- _Items from a data source_
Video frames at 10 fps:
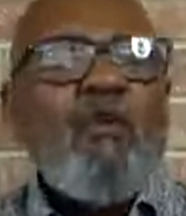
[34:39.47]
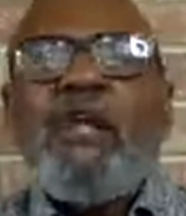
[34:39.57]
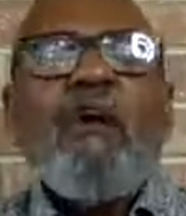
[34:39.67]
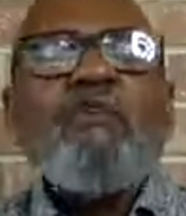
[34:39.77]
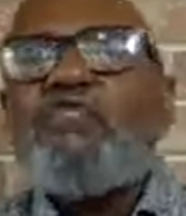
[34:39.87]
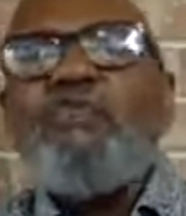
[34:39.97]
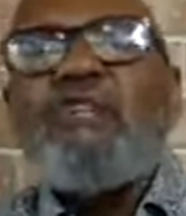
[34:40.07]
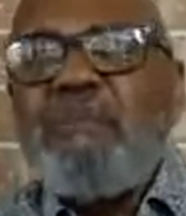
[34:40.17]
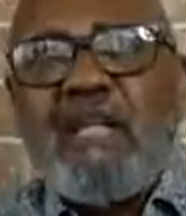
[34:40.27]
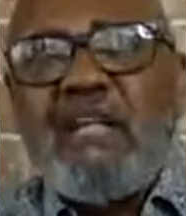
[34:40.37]
We don't do
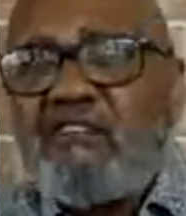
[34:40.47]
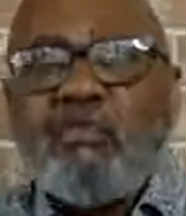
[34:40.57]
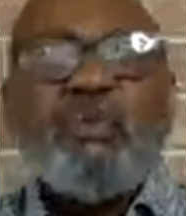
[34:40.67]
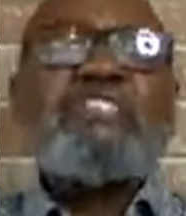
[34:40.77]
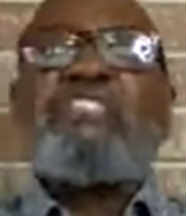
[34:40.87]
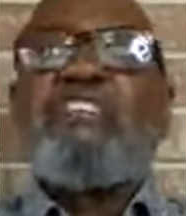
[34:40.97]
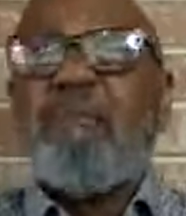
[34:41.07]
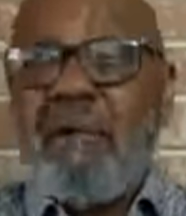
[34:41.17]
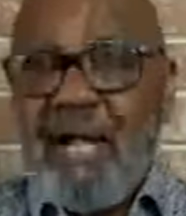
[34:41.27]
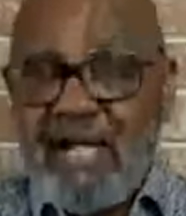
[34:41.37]
it because we're
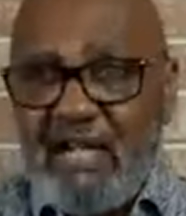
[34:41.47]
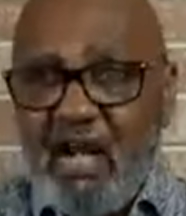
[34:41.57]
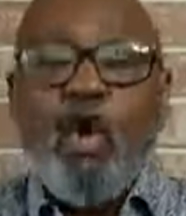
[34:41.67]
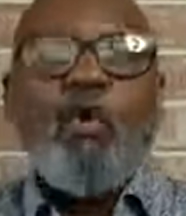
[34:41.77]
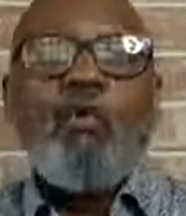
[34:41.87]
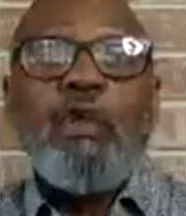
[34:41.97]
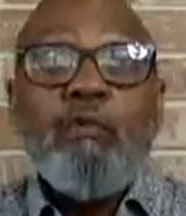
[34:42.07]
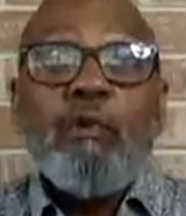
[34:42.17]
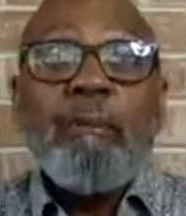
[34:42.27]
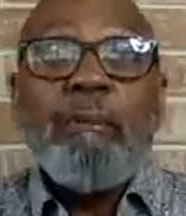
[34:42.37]
somebody or
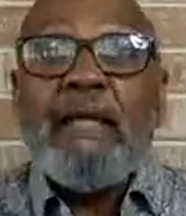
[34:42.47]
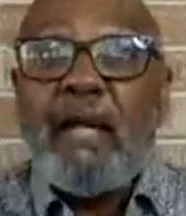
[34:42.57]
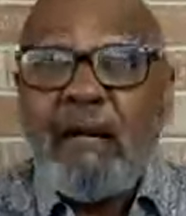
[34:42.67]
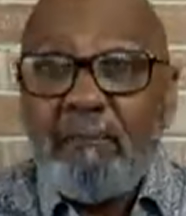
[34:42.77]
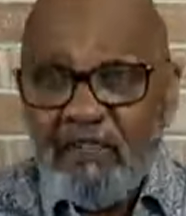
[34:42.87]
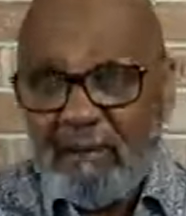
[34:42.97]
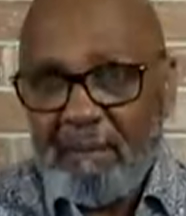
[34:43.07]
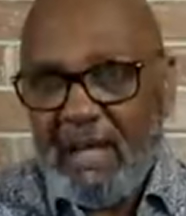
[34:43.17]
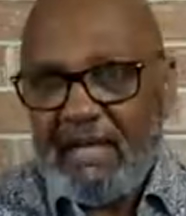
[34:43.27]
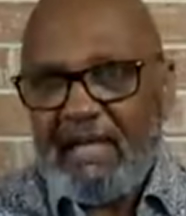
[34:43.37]
we will become
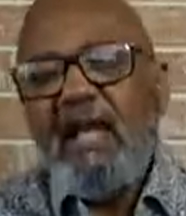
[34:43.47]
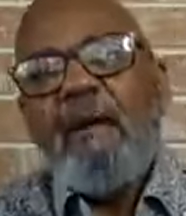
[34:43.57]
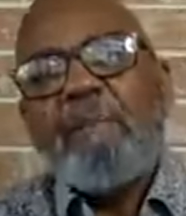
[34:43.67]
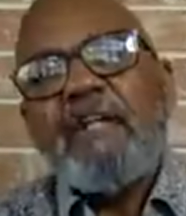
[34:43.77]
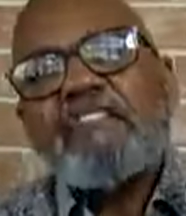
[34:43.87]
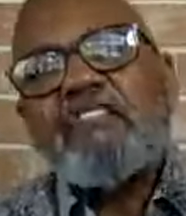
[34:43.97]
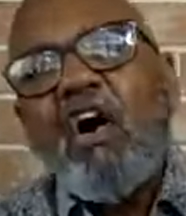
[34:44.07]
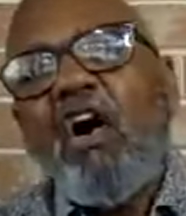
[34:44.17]
somebody, but it's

- _What is needed_
Make a word-for-word copy of the entries, without any pictures.

- _Task solution_
Video frames at 10 fps:
[34:39.47]
[34:39.57]
[34:39.67]
[34:39.77]
[34:39.87]
[34:39.97]
[34:40.07]
[34:40.17]
[34:40.27]
[34:40.37]
We don't do
[34:40.47]
[34:40.57]
[34:40.67]
[34:40.77]
[34:40.87]
[34:40.97]
[34:41.07]
[34:41.17]
[34:41.27]
[34:41.37]
it because we're
[34:41.47]
[34:41.57]
[34:41.67]
[34:41.77]
[34:41.87]
[34:41.97]
[34:42.07]
[34:42.17]
[34:42.27]
[34:42.37]
somebody or
[34:42.47]
[34:42.57]
[34:42.67]
[34:42.77]
[34:42.87]
[34:42.97]
[34:43.07]
[34:43.17]
[34:43.27]
[34:43.37]
we will become
[34:43.47]
[34:43.57]
[34:43.67]
[34:43.77]
[34:43.87]
[34:43.97]
[34:44.07]
[34:44.17]
somebody, but it's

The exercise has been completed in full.